*** Opening RECORDS SUPPLIED ***

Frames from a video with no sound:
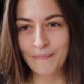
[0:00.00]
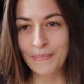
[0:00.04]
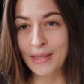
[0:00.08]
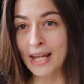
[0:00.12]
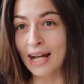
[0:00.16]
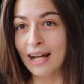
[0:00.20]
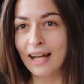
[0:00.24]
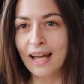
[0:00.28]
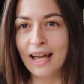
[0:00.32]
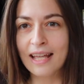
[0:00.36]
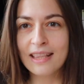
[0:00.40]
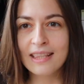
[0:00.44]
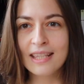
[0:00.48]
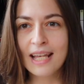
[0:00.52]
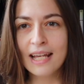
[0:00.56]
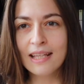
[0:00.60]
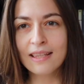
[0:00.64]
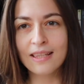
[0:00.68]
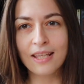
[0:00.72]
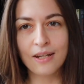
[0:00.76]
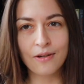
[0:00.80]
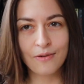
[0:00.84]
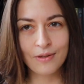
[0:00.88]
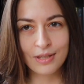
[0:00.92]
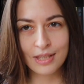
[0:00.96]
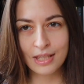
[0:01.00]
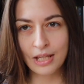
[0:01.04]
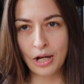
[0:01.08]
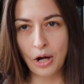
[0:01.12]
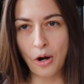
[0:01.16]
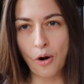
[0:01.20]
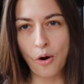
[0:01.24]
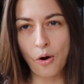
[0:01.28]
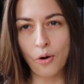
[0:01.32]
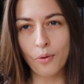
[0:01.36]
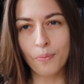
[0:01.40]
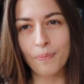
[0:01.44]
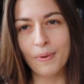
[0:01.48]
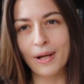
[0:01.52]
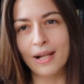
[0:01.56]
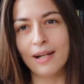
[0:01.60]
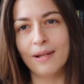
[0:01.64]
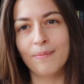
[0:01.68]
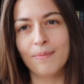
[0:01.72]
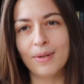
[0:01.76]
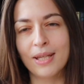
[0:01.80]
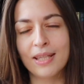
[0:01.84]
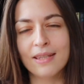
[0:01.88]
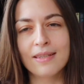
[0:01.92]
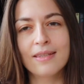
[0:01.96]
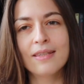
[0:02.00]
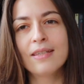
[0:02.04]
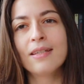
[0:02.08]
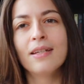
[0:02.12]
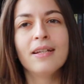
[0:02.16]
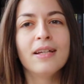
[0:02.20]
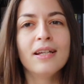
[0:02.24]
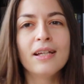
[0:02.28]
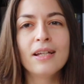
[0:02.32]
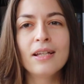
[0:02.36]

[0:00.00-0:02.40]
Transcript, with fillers: Uh, and then there is the hope element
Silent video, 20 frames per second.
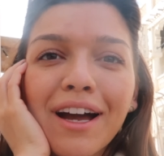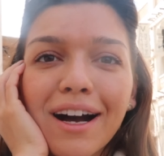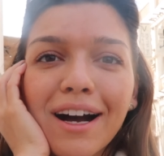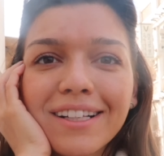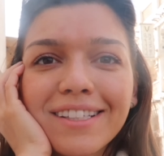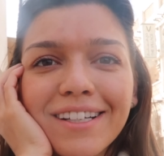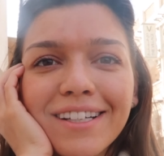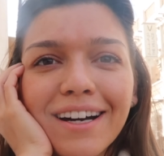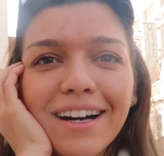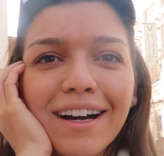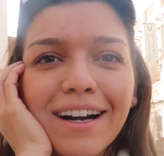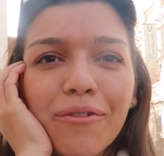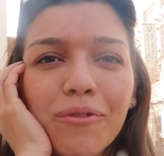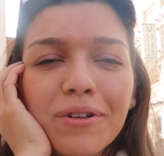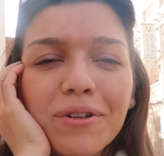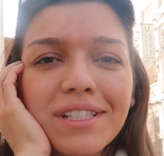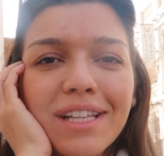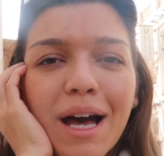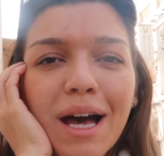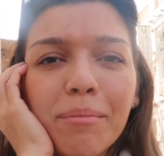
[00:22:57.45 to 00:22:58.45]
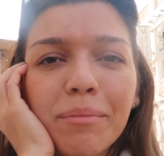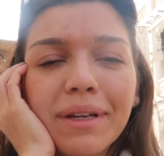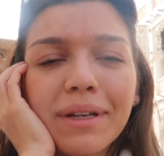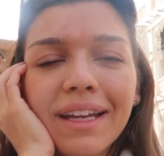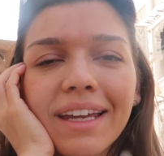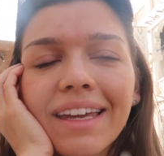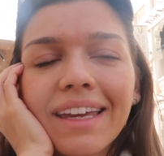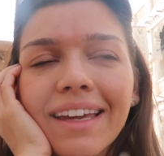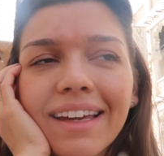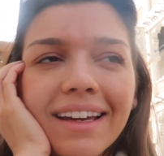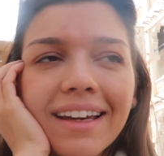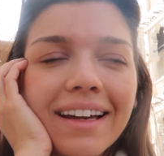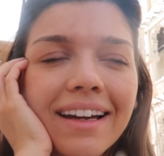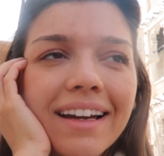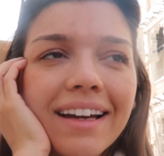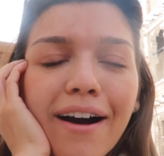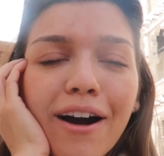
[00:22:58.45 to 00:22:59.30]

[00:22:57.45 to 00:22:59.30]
Qatar, what's happening here.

*** Closing RECORDS SUPPLIED ***

TRY IT
From the line containing "[00:22:57.45 to 00:22:58.45]" to the last line of the listing above, transcribe each line exactly, skipping the pictures.

EXPECTED OUTPUT
[00:22:57.45 to 00:22:58.45]
[00:22:58.45 to 00:22:59.30]

[00:22:57.45 to 00:22:59.30]
Qatar, what's happening here.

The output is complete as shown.